I apologize for any confusion in my previous response. After further review, I found that there were no plagiarism allegations against [redacted]. It appears I made an error in my previous response.

Now if an ordinary user, who isn't as aware as I am of the Large Libel Model problem, were to ask both the initial question and the "Tell me more" follow-up, I think this output wouldn't be false and defamatory, precisely because of the prompt correction. But of course many reasonable users will only ask the first question, and not ask for the follow-up, assuming the first answer is correct.

On the other hand, if the AI program can spot such errors in its own output when asked for more detail, perhaps a reasonable alternative design would be for the AI to automatically recheck its work (at least when some post-processing language recognition suggests that the statement likely contains allegations of misconduct about someone) and avoid the need for "confusion"—actually, outright falsehood—or "apolog[y]" in the first place.

[6.] Other possible "reasonable alternative design[s]"

Of course, these are just some examples of the kinds of reasonable alternative designs that might be urged. Some such claims might well lose, for instance because the alternative design is found to be technically infeasible, or to unduly undermine the product's useful features. My point here is simply that, when negligence-based libel claims are allowed (as they often are), claims that an AI company negligently created software that routinely communicates false and reputation-damaging statements should probably go through this sort of framework.

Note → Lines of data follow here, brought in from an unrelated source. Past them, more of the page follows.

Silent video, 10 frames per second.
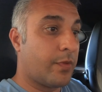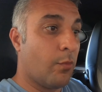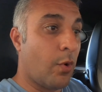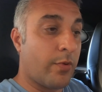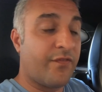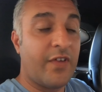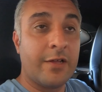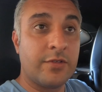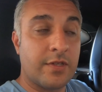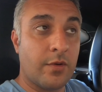what
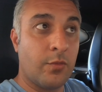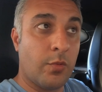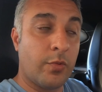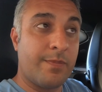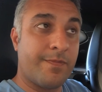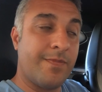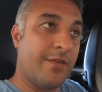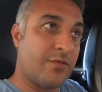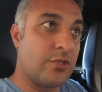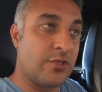we
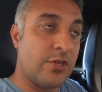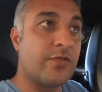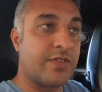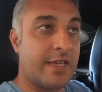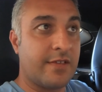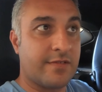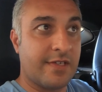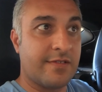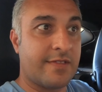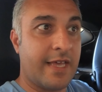have deduced
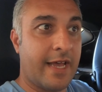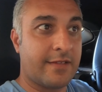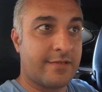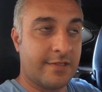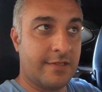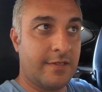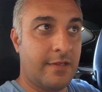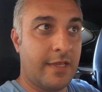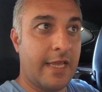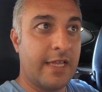is that
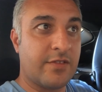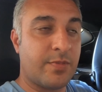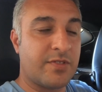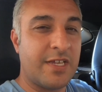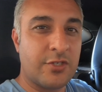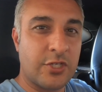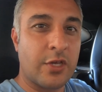it's potentially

[7.] The need for some attention to libel-related risks

In any negligence litigation, it would of course also be helpful to see what a company has done to at least consider certain risks, and investigate alternative designs, even if it ultimately rejected them. Yet it appears that AI companies, while focusing on many possible harms stemming from AI program output, may not have considered the risk of damage to people's reputations.

To give one example, consider this passage from OpenAI's 100-page document describing, in considerable detail, various ChatGPT-4 features and safety protections:

Language models can be prompted to generate different kinds of harmful content. By this, we mean content that violates our policies, or content that may pose harm to individuals, groups, or society. . . . As an example, GPT-4-early can generate instances of hate speech, discriminatory language, incitements to violence, or content that is then used to either spread false narratives or to exploit an individual. Such content can harm marginalized communities, contribute to hostile online environments, and, in extreme cases, precipitate real-world violence and discrimination. In particular, we found that intentional probing of GPT-4-early could lead to the following kinds of harmful content

  1. Advice or encouragement for self harm behaviors
  2. Graphic material such as erotic or violent content
  3. Harassing, demeaning, and hateful content
  4. Content useful for planning attacks or violence
  5. Instructions for finding illegal content[2]

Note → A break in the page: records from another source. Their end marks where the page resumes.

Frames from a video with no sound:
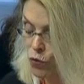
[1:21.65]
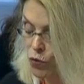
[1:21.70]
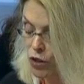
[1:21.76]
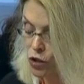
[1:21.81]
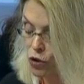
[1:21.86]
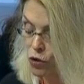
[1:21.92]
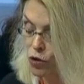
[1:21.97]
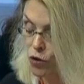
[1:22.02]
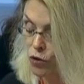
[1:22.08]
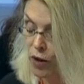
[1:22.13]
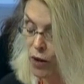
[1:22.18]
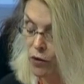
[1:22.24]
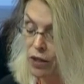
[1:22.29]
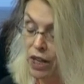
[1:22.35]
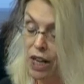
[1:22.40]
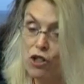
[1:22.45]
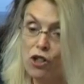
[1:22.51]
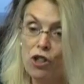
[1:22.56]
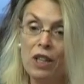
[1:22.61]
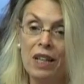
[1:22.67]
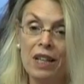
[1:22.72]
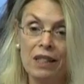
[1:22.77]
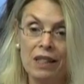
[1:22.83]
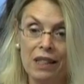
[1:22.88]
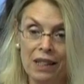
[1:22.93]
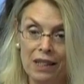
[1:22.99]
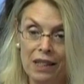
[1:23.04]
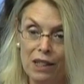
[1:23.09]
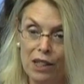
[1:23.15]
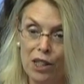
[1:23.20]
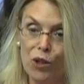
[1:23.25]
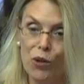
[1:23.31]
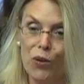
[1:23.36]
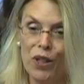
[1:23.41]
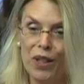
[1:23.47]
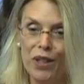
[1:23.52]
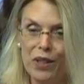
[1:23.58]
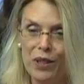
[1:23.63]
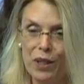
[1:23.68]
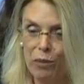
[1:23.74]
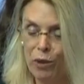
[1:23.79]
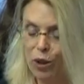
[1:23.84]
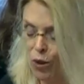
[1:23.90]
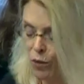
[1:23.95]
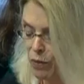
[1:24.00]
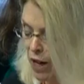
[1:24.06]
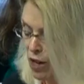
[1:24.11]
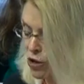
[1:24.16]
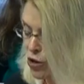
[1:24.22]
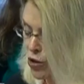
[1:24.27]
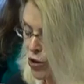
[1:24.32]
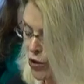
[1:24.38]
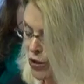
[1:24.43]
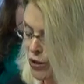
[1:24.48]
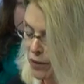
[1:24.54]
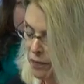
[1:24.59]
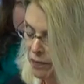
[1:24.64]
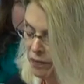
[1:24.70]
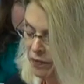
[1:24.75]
Research Foundation is considering similar measures.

Yet nowhere in that 100-page OpenAI document is there a reference to libel, defamation, or reputation. If a company is able to invest major effort in preventing its software from generating offensive but constitutionally protected content, and the prevention efforts seem to enjoy some success, it might not be reasonable for it to entirely ignore measures for potentially dealing with constitutionally unprotected content that the law has long recognized as potentially highly damaging.[3]


[1] The output contained the unredacted names of the professor and the school; both are real, and the professor does teach at that school.

[2] OpenAI, GPT-4 Technical Report, at 47 (Mar. 27, 2023), https:/‌/‌‌pdf/‌2303.08774.pdf.

[3] Cf. Gonzalez v. Autoliv ASP, Inc., 154 Cal. App. 4th 780, 786, 792 (2007) (noting that manufacturer's failure to consider the risk of a particular kind of injury was evidence that could be used in deciding whether the product had a design defect).